● **Task to carry out**
Every line below needs to be transcribed without alteration, and no image may be carried over.

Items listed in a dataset
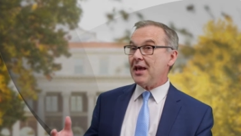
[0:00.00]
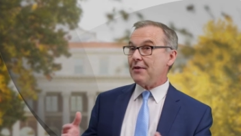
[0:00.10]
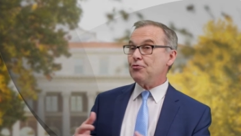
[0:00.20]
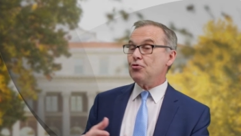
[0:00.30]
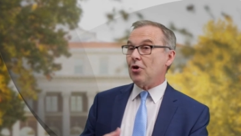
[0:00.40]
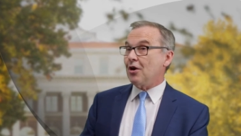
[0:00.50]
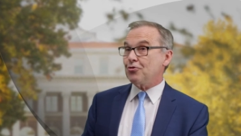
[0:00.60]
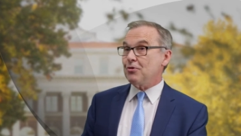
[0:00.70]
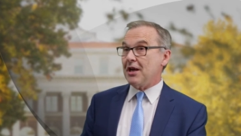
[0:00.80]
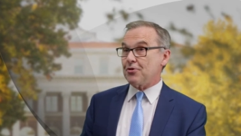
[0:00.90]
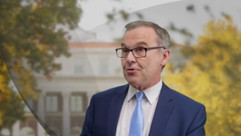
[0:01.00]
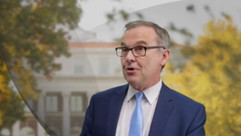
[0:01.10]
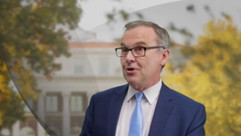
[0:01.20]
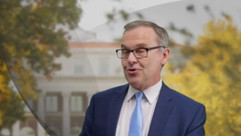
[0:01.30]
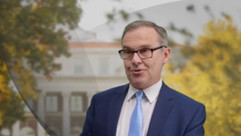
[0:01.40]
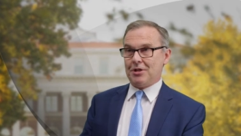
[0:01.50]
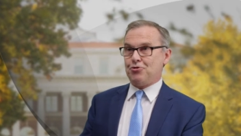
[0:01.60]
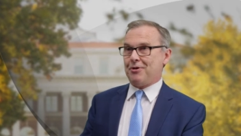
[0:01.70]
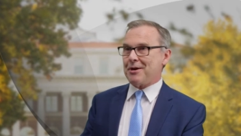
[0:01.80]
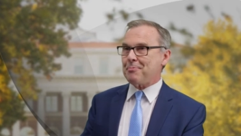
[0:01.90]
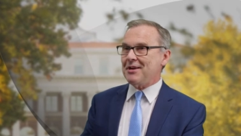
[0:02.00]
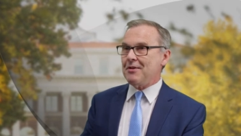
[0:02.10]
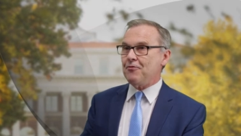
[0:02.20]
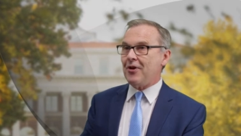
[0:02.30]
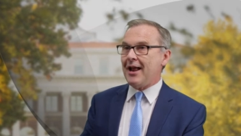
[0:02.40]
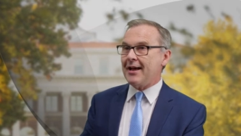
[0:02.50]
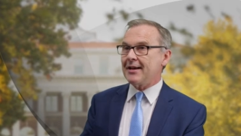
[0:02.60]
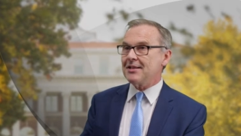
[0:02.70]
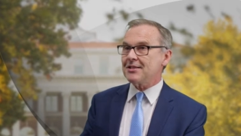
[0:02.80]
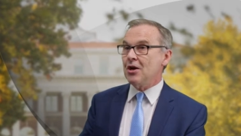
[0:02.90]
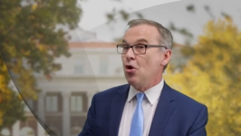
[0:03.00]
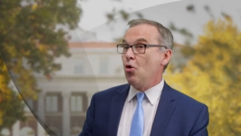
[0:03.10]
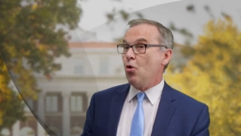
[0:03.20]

They have to talk together so that your airplane flies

● **Written answer**
[0:00.00]
[0:00.10]
[0:00.20]
[0:00.30]
[0:00.40]
[0:00.50]
[0:00.60]
[0:00.70]
[0:00.80]
[0:00.90]
[0:01.00]
[0:01.10]
[0:01.20]
[0:01.30]
[0:01.40]
[0:01.50]
[0:01.60]
[0:01.70]
[0:01.80]
[0:01.90]
[0:02.00]
[0:02.10]
[0:02.20]
[0:02.30]
[0:02.40]
[0:02.50]
[0:02.60]
[0:02.70]
[0:02.80]
[0:02.90]
[0:03.00]
[0:03.10]
[0:03.20]

They have to talk together so that your airplane flies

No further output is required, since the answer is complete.